# July 4th Horse accident



## my2geldings (Feb 18, 2008)

I have no words for this.




#!


----------



## GreyRay (Jun 15, 2010)

Accidents happen, especially when you are dealing with a 1200lb flight animal(or in this case two, hooked up to a buggy).
_Posted via Mobile Device_


----------



## sullylvr (Aug 13, 2009)

Oh man...
_Posted via Mobile Device_


----------



## ridergirl23 (Sep 17, 2009)

That to bad  compeletly terrible. but Accidents happen, we can only do so much to prevent them from hapening


----------



## my2geldings (Feb 18, 2008)

You know I honestly don't think that horses should ever be put on a paved road with the public, EVER. I don't care how "trained" a horse is, it's a large animal with natural instincts and anything can go wrong with no where for them to go. 
Really unfortunate this happened, there were over a dozen injuries and a death due to the incident, not to mention some absolutely terrified animals.


----------



## ridergirl23 (Sep 17, 2009)

Not even police horses? because those have helped more lives then they ever hurt. just food for thought


----------



## A knack for horses (Jun 17, 2010)

I live near the area where it happened. The lady who died was driving the carriage and last I heard, almost all of those hospitalized were released from the hospital. They siad that the throat latch wasn't properly hooked and the horses rubbed their heads together and the bridles became loose and eventually fell off. So there was no way of stopping the horses after they spooked. Belleview, Iowa's mayor says he isn't looking to change parade policies to keep this from happening. I think that is bs, but there really isn't much you can to to stop a two horse buggy on a rampage.


----------



## my2geldings (Feb 18, 2008)

ridergirl23 said:


> Not even police horses? because those have helped more lives then they ever hurt. just food for thought


 These are professionaly trained officers. Those are meant to protect the public, those are meant for keeping order in place. Always a possibility for problems to, but I see that as a different ball game than your average horse rental company trying to come to a parade, or your 4H kid trying to show off some 4H things they have learned. 
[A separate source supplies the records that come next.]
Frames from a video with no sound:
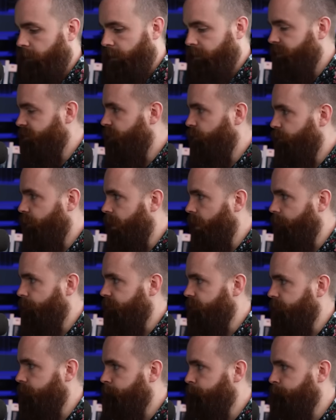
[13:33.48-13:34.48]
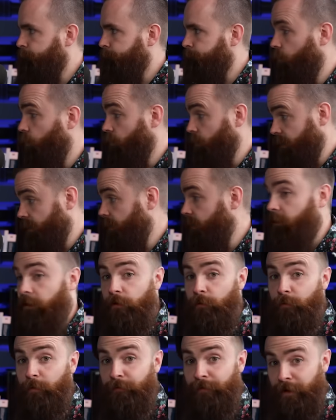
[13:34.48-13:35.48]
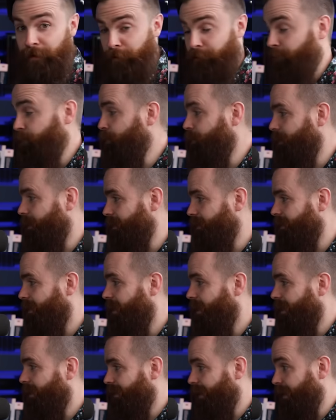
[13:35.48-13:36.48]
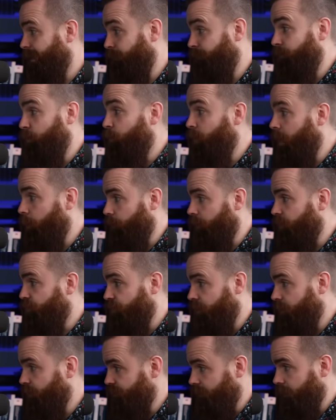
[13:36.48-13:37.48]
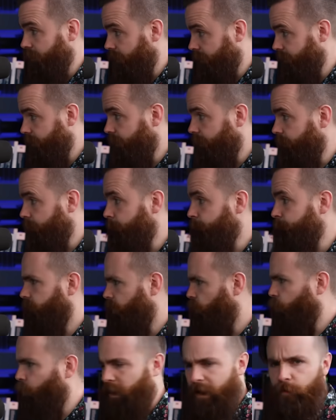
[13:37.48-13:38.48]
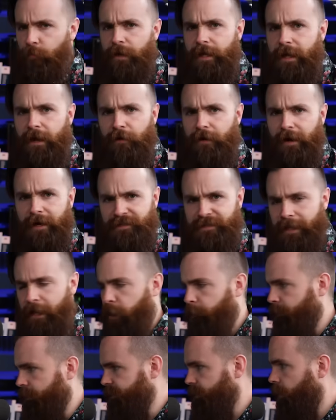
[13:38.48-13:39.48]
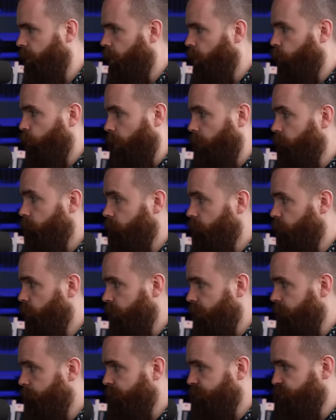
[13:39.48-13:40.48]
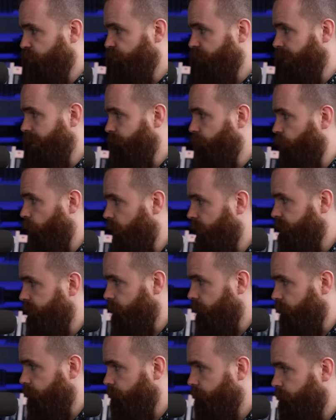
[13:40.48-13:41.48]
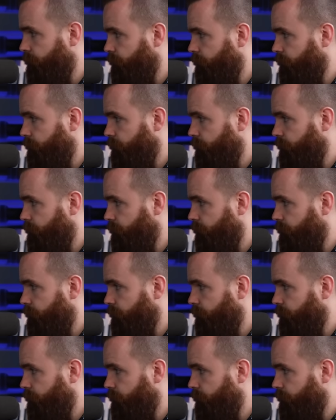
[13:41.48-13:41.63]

And let's see what happens. Well, looky here, we found a few things, like a few network engineers at LinkedIn. Now, why do we care? How does it help us? Well, look at Mr. Dave Grice here.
Protection services- serves the public, everything else is for show, and leisure.


----------



## Alwaysbehind (Jul 10, 2009)

Um, first you say this:



My2Geldings said:


> You know I honestly don't think that horses should ever be put on a paved road with the public, EVER. I don't care how "trained" a horse is, it's a large animal with natural instincts and anything can go wrong with no where for them to go.


And then a couple of posts later you say this:



My2Geldings said:


> These are professionaly trained officers. Those are meant to protect the public, those are meant for keeping order in place. Always a possibility for problems to, but I see that as a different ball game than your average horse rental company trying to come to a parade, or your 4H kid trying to show off some 4H things they have learned. ​




You even capitalized the word EVER in your first post.

head desk


It is a tragic accident.

You can not legislate away tragic accidents. Geez. 


​


----------



## Speed Racer (Oct 21, 2009)

I'm betting the cart is responsible for most of the injuries, not the horses.

It was a tragic _accident_.  One from which, unfortunately, the horse owner is unlikely to recover financially.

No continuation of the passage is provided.